Show Abstract | Download Original | Original Source | Check in Google Scholar | DOI: 10.20956/nmsj.v10i2.48383

Abstract

Introduction: This study aimed to describe the clinicopathological profile and evaluate the disease-free survival (DFS) of patients with FIGO 2009 stage I–II endometrioid endometrial cancer, and to determine the prognostic value of key factors, emphasizing lymphovascular space invasion (LVSI) and tumor grade. Methods: A retrospective cohort of 111 patients treated between January 2017 and December 2022 was analyzed. Variables included age, menopausal status, BMI, depth of myometrial invasion, LVSI, and tumor grade. Survival was estimated using the Kaplan–Meier method; associations were assessed with Fisher’s exact test, and independent prognostic factors were identified using multivariate Cox regression analysis Results: The median follow-up for the 111 patients was 32 months. Most were stage IB (42.4%), aged 45–60 years (46.8%), postmenopausal (73%), and obese (63%). Stage-specific DFS rates were: Stage IA – 94.6% (1-year), 87.8% (2-year), 87.8% (3-year); Stage IB – 93.6% (1-year), 91.0% (2-year), 91.0% (3-year); Stage II – 92.6% (1-year), 88.9% (2-year), 88.9% (3-year).
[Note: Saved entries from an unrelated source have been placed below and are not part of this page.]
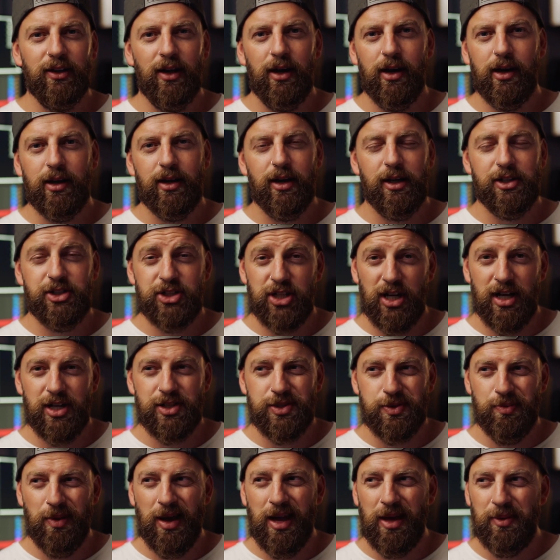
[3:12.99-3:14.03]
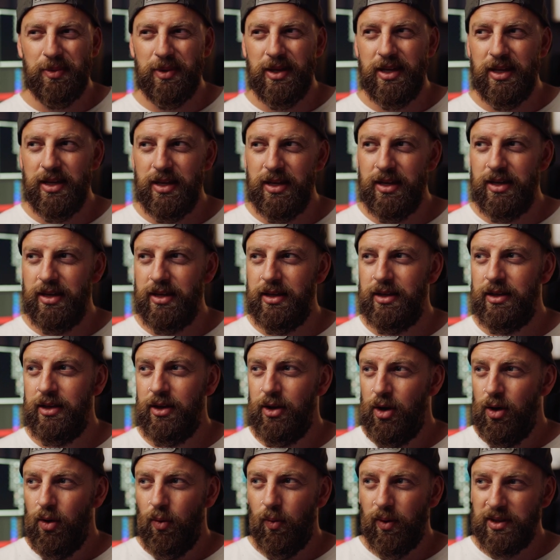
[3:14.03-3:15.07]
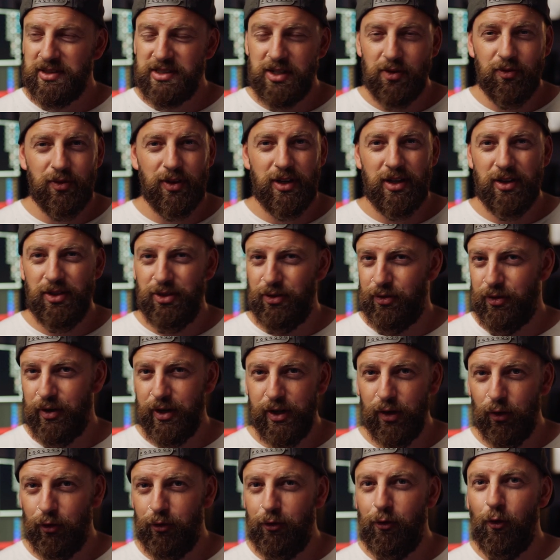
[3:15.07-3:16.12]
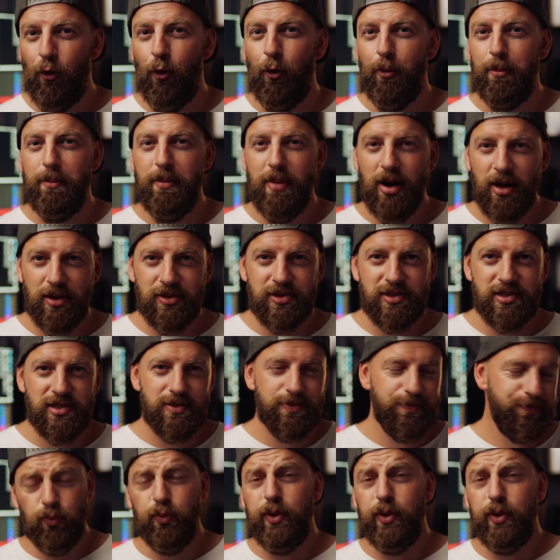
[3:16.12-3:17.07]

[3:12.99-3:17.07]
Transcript: Like I charge it maybe once every three or four months.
LVSI positivity (15.3%) and high tumor grade emerged as the strongest prognostic factors. Multivariate analysis confirmed LVSI as an independent predictor across all stages, with hazard ratios ranging from 3.85 in stage IA to 4.25 in stage IB and 12.5 in stage II (p<0.05). In stage II, LVSI-positive patients showed a 57.1% 3-year DFS versus 100% in LVSI-negative patients. Conclusions: LVSI and tumor grade are independent, interrelated prognostic markers in early-stage endometrial carcinoma. Their integration into risk stratification refines adjuvant therapy guidance. Implementation requires standardized pathological reporting and efficient referral systems to improve long-term surveillance adherence.